Por seu turno, no que respeita à prova pericial, prevista nos arts. 151º e segs. do Código de Processo Penal, e além das perícias a realizar aos resíduos encontrados, tal como referido, relevam as perícias médico-legais e forenses, previstas na Lei nº 45/2004, de 19/08 - relatórios de autópsia médico-legal da vítima mortal, de eventual identificação genética individual de restos cadavéricos encontrados no local, de exame lofoscópicos e de perícia de avaliação do dano corporal daqueles que sofreram ofensa à integridade física – e a perícia sobre a personalidade, de modo a apurar de eventual e já referida, por frequente, inimputabilidade ou imputabilidade diminuída do arguido.

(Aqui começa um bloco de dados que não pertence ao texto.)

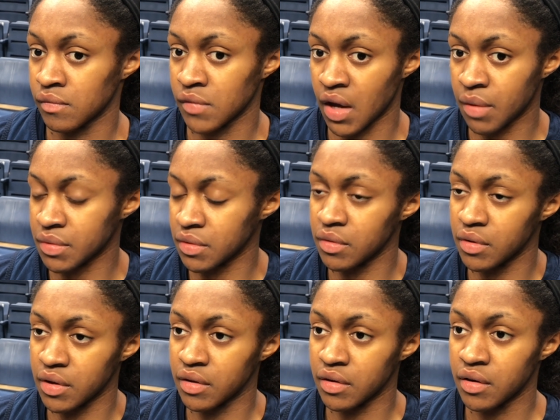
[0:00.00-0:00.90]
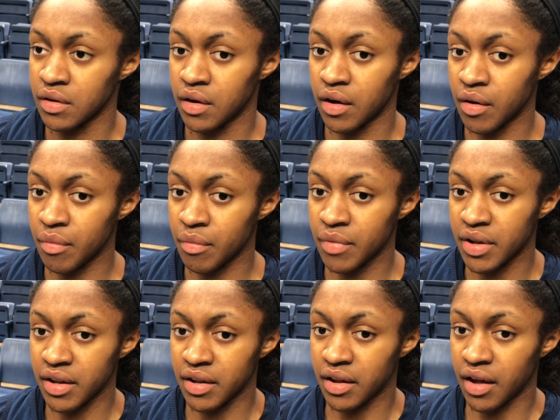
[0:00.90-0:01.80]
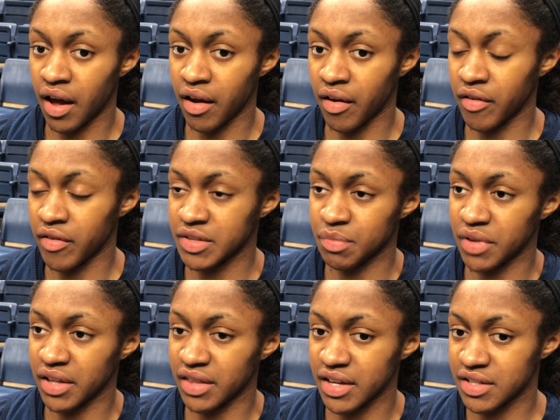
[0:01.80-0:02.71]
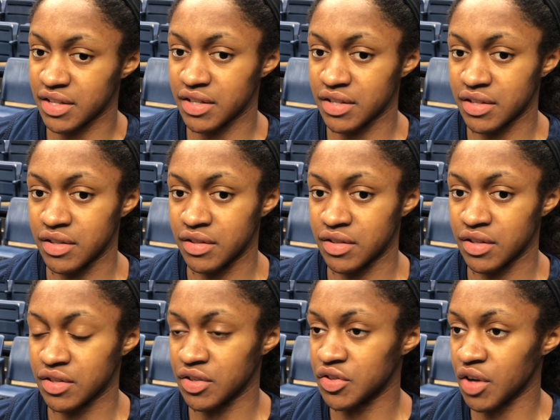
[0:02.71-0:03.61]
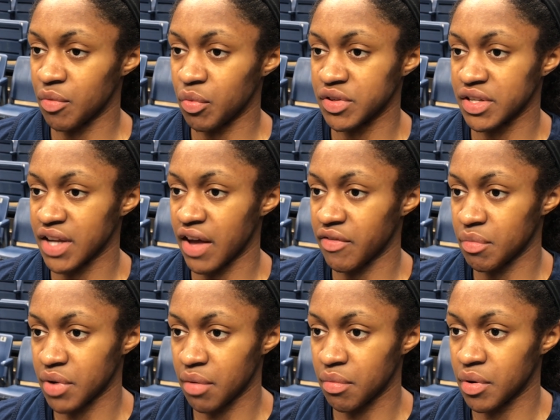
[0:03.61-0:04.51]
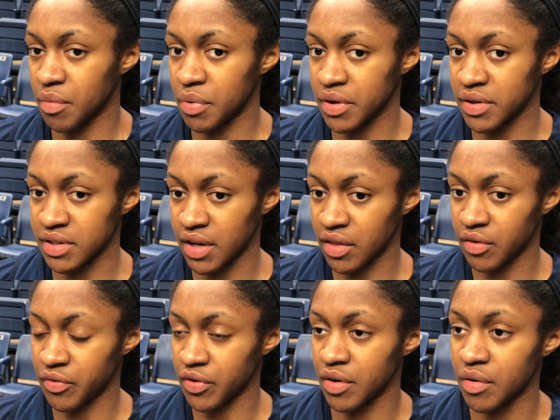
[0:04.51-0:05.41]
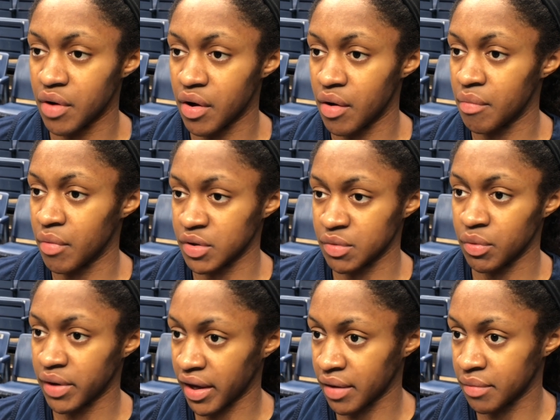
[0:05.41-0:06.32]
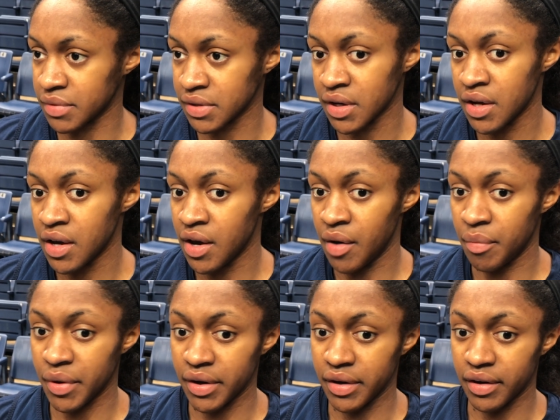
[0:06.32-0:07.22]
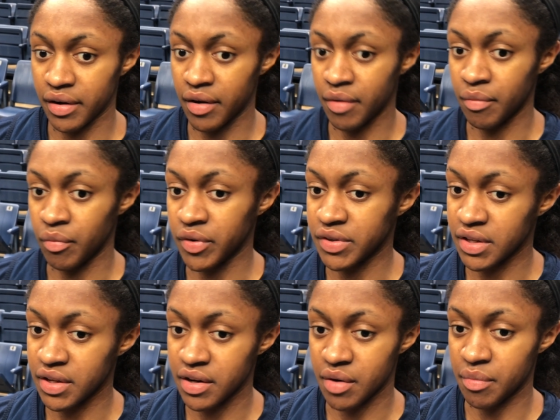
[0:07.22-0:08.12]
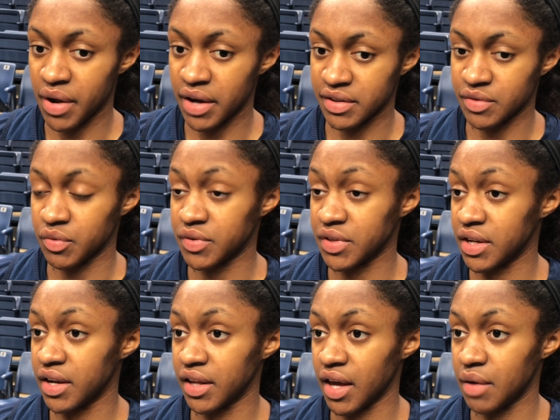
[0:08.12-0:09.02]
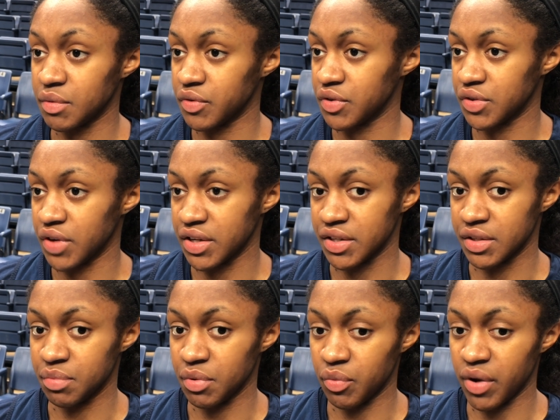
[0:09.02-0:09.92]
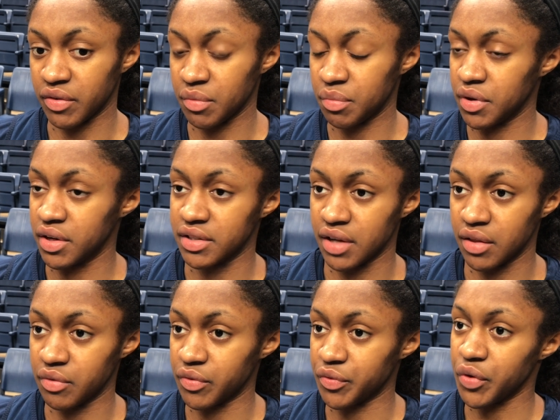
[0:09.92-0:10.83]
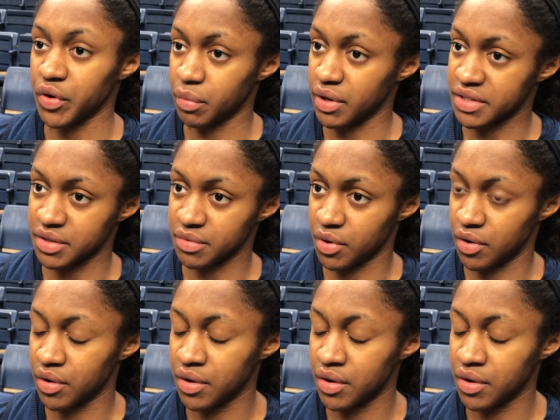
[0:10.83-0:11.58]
Absolutely. It's been like that since the jump. We just haven't been able to put it together for multiple games. But we've seen it in practice. We've seen it in games for stretches, but we have to put it together for 40 minutes tomorrow.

Por fim, e procurando dar alguns exemplos práticos de prova documental pertinente, prevista nos arts. 164º e segs. do Código de Processo Penal, cumpre atentar no descrito auto de notícia, nos relatórios de ocorrência das Corporações de Bombeiros e da ANPC, no relatório fotográfico do local, nas certidões de assento de nascimento e de óbito das vítimas mortais, nas informações clínicas e no relatório final elaborado pelo Órgão de Polícia Criminal competente, entre outros.